Task to complete: Your answer should repeat every record verbatim.

Stored data
▽
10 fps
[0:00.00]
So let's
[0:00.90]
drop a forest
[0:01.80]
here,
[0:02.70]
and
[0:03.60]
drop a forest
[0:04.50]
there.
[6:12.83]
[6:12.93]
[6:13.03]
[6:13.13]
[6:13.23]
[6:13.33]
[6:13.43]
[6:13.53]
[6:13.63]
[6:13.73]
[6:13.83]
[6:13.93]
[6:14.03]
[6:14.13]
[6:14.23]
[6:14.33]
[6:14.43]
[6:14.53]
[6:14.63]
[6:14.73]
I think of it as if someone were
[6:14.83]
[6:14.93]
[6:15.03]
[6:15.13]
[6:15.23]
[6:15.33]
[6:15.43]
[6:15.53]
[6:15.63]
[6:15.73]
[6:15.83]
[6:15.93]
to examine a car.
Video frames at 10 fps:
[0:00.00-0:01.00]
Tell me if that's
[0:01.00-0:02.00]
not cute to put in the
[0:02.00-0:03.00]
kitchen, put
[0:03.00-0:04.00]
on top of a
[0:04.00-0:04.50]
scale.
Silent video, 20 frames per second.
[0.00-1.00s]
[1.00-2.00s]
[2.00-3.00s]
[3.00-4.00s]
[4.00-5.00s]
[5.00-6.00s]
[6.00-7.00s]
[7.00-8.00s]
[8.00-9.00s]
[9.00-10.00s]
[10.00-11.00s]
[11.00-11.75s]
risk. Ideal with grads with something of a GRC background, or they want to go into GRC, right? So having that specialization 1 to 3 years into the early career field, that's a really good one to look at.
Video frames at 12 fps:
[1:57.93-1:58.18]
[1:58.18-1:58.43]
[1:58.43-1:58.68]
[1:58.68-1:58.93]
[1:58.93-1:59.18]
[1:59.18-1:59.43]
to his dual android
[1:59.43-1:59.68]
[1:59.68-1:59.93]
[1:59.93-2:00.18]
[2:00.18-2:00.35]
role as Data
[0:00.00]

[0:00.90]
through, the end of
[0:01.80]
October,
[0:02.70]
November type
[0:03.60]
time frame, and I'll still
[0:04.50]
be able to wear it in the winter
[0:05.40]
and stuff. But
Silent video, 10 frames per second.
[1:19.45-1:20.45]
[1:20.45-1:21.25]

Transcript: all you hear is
△
Written answer:
10 fps
[0:00.00]
So let's
[0:00.90]
drop a forest
[0:01.80]
here,
[0:02.70]
and
[0:03.60]
drop a forest
[0:04.50]
there.
[6:12.83]
[6:12.93]
[6:13.03]
[6:13.13]
[6:13.23]
[6:13.33]
[6:13.43]
[6:13.53]
[6:13.63]
[6:13.73]
[6:13.83]
[6:13.93]
[6:14.03]
[6:14.13]
[6:14.23]
[6:14.33]
[6:14.43]
[6:14.53]
[6:14.63]
[6:14.73]
I think of it as if someone were
[6:14.83]
[6:14.93]
[6:15.03]
[6:15.13]
[6:15.23]
[6:15.33]
[6:15.43]
[6:15.53]
[6:15.63]
[6:15.73]
[6:15.83]
[6:15.93]
to examine a car.
Video frames at 10 fps:
[0:00.00-0:01.00]
Tell me if that's
[0:01.00-0:02.00]
not cute to put in the
[0:02.00-0:03.00]
kitchen, put
[0:03.00-0:04.00]
on top of a
[0:04.00-0:04.50]
scale.
Silent video, 20 frames per second.
[0.00-1.00s]
[1.00-2.00s]
[2.00-3.00s]
[3.00-4.00s]
[4.00-5.00s]
[5.00-6.00s]
[6.00-7.00s]
[7.00-8.00s]
[8.00-9.00s]
[9.00-10.00s]
[10.00-11.00s]
[11.00-11.75s]
risk. Ideal with grads with something of a GRC background, or they want to go into GRC, right? So having that specialization 1 to 3 years into the early career field, that's a really good one to look at.
Video frames at 12 fps:
[1:57.93-1:58.18]
[1:58.18-1:58.43]
[1:58.43-1:58.68]
[1:58.68-1:58.93]
[1:58.93-1:59.18]
[1:59.18-1:59.43]
to his dual android
[1:59.43-1:59.68]
[1:59.68-1:59.93]
[1:59.93-2:00.18]
[2:00.18-2:00.35]
role as Data
[0:00.00]

[0:00.90]
through, the end of
[0:01.80]
October,
[0:02.70]
November type
[0:03.60]
time frame, and I'll still
[0:04.50]
be able to wear it in the winter
[0:05.40]
and stuff. But
Silent video, 10 frames per second.
[1:19.45-1:20.45]
[1:20.45-1:21.25]

Transcript: all you hear is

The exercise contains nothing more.